What is the situation?
In 2025, 806,000 people in the Netherlands were out of work due to illness or disability. Of these, 79%, about 661,000, expect never to return. Meanwhile, the truly available talent pool, combining unemployed and semi-unemployed groups, is only 640,000.
This forms the basis for our analysis, which follows.
This is not a normal hiring squeeze and not a short-term fluctuation in unemployment. It is a structural reduction in the available labor force. For small businesses, the issue is no longer just how to recruit. It is about preventing exits from happening within the business. Headline unemployment can suggest slack. The underlying workforce reality does not.
Analysis
For micro and small businesses, the challenge is clear: macro labor numbers seem stable, but day-to-day realities grow tighter.
The issue goes beyond fewer candidates. Small businesses are losing experienced people, especially those 45 and older, to stress, illness, burnout, and caregiving demands. Long-term absence or disability drastically lowers return rates, making replacement slower, less certain, and costlier.

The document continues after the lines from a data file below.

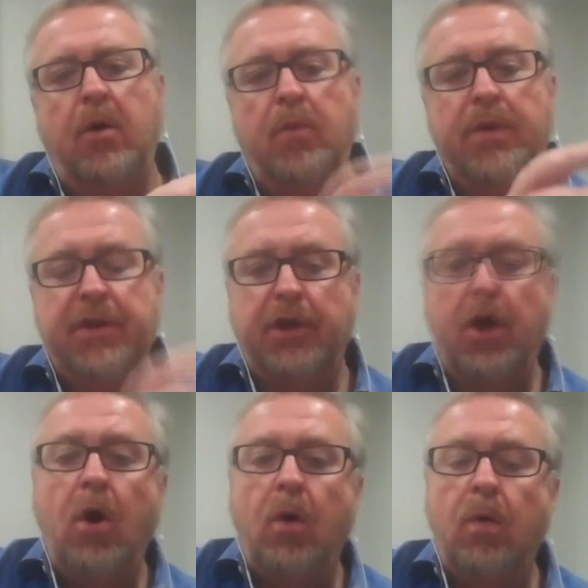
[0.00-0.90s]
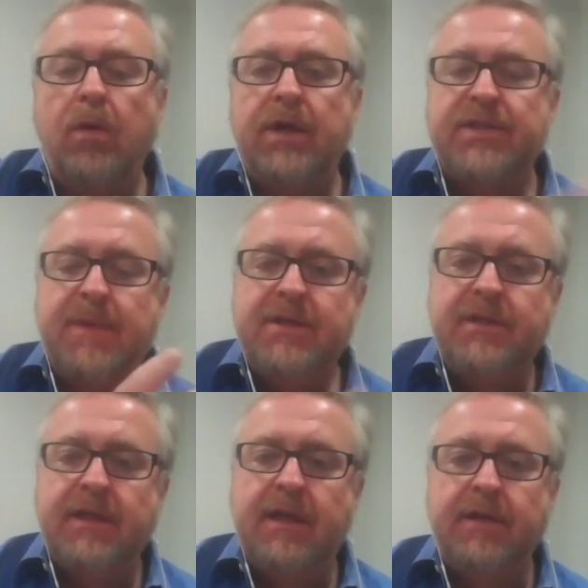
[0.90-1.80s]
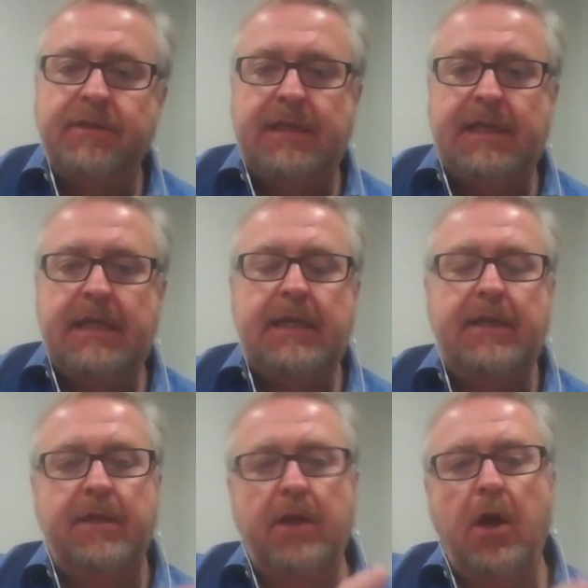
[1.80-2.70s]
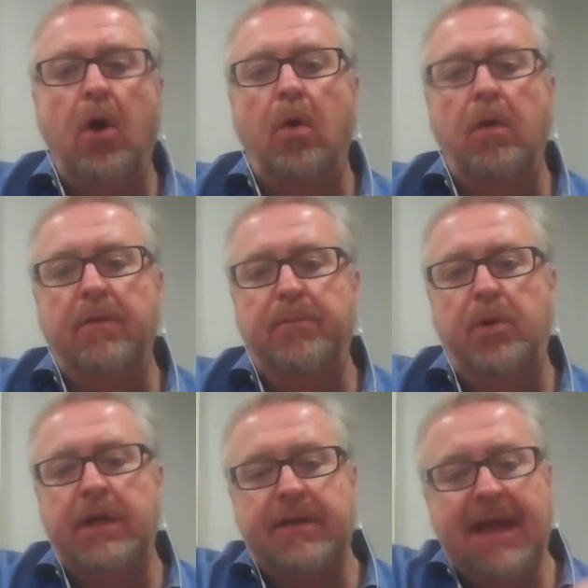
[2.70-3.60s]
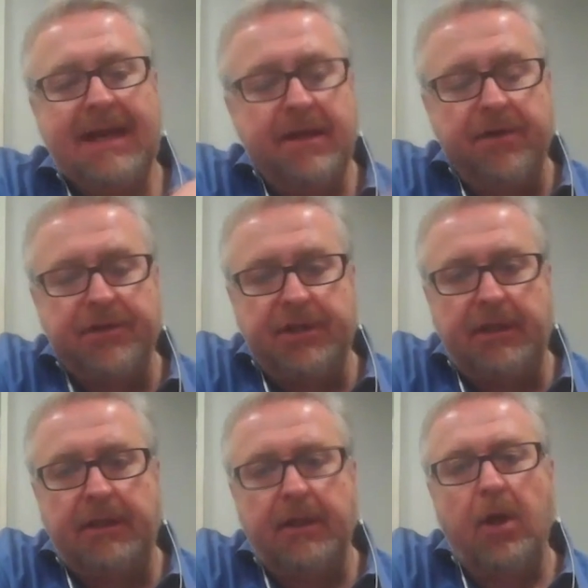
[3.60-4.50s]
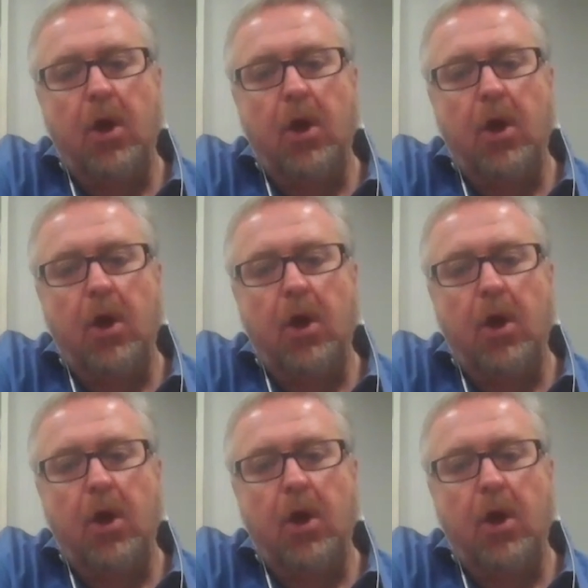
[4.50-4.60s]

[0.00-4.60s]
with the goal, especially in LTE, the goal of putting that energy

This matters more for small firms than for large ones because a single missing person can disrupt delivery, finance, administration, or client continuity. Prevention is therefore not a soft HR topic. It is a continuity control. The real risk is treating health loss as temporary when it is often permanent.
Impact
H1
Treat employee health as an operational dependency. One long-term absence can disrupt invoicing, planning, delivery, or customer relationships. Review where one person carries too much process knowledge or decision load.
H2
Build retention capacity before recruitment pressure worsens. Cross-training, workload visibility, clear role boundaries, and limited caregiver flexibility may cost less than replacing a single experienced employee in a shrinking market.
H3
By 2030, workforce scarcity is likely to be structural rather than cyclical. Small companies that redesign around resilience, documentation, and lower dependence on irreplaceable individuals will hold a real competitive advantage.
Daily operational takeaway
List your three most critical roles today. For each, state one health-exit risk and assign a named backup within 72 hours to immediately reduce operational dependency.